## GOAL OF THE EXERCISE
Repeat the data exactly as given below, dropping every picture.

┄┄┄┄┄┄┄┄┄┄┄┄┄┄┄┄┄┄┄┄

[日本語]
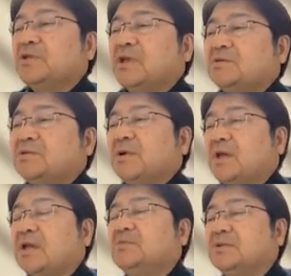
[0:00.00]
が問題になる
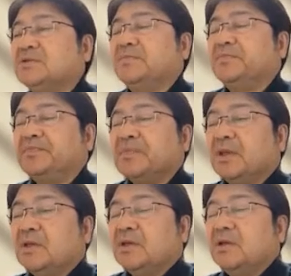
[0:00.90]
場合があります。
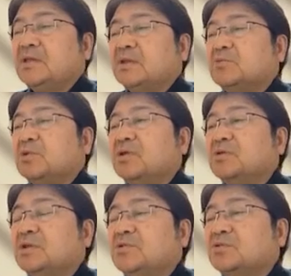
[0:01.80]

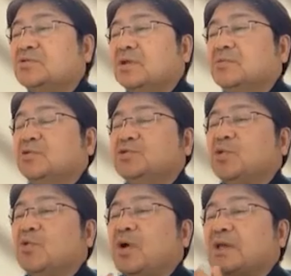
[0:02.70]
一つはもう
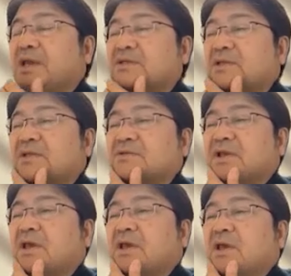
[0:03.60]
総和計算で
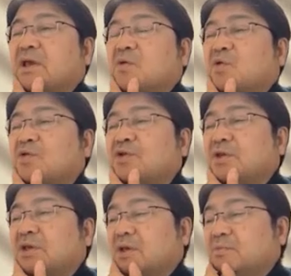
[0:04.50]
すね。この
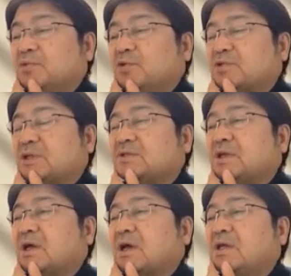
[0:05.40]

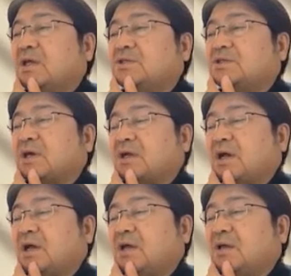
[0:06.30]
プロセッサーが1か
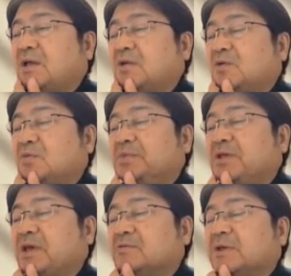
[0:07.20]
ら
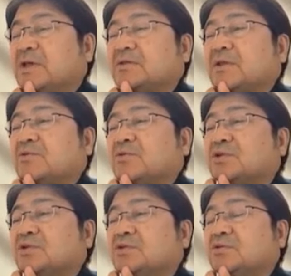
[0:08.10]
PN まであった
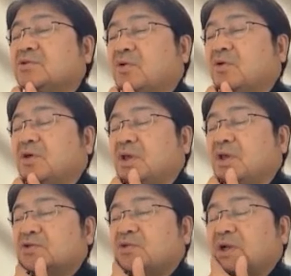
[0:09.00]
とすると、
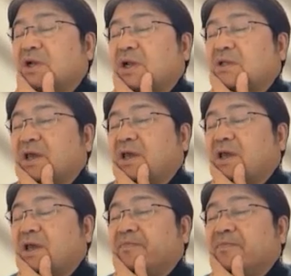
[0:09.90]
それら
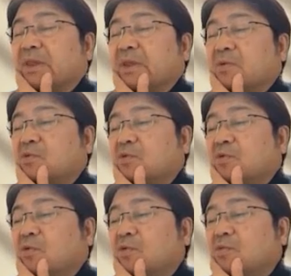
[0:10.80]
でこ
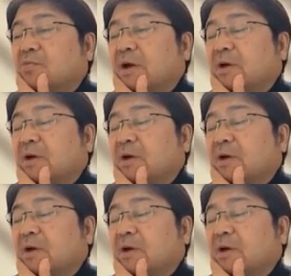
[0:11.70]
の、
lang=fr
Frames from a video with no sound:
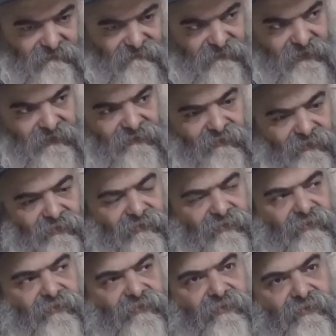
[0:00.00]
et de,
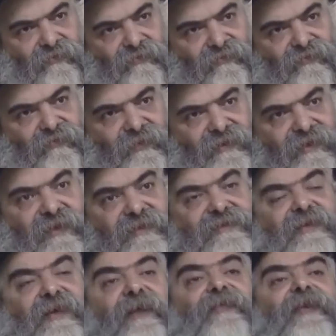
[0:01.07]
manière à ce
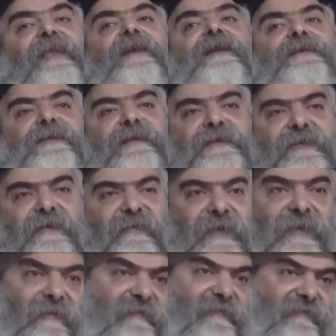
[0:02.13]
qu'il atteigne les sens
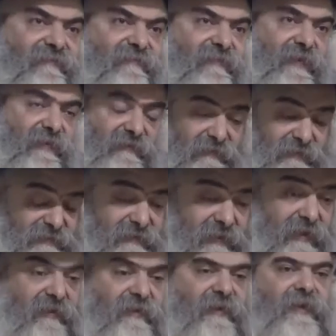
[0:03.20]
C'était
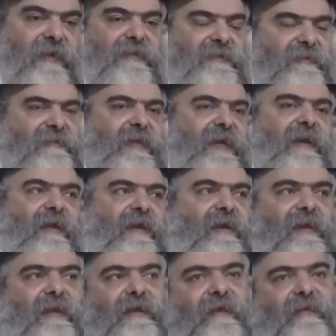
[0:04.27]
ça, c'est ça la,
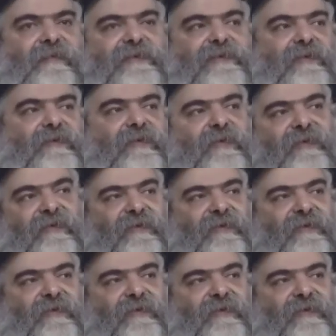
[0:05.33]
mission de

┄┄┄┄┄┄┄┄┄┄┄┄┄┄┄┄┄┄┄┄

## RESPONSE TO THE EXERCISE
[日本語]
[0:00.00]
が問題になる
[0:00.90]
場合があります。
[0:01.80]

[0:02.70]
一つはもう
[0:03.60]
総和計算で
[0:04.50]
すね。この
[0:05.40]

[0:06.30]
プロセッサーが1か
[0:07.20]
ら
[0:08.10]
PN まであった
[0:09.00]
とすると、
[0:09.90]
それら
[0:10.80]
でこ
[0:11.70]
の、
lang=fr
Frames from a video with no sound:
[0:00.00]
et de,
[0:01.07]
manière à ce
[0:02.13]
qu'il atteigne les sens
[0:03.20]
C'était
[0:04.27]
ça, c'est ça la,
[0:05.33]
mission de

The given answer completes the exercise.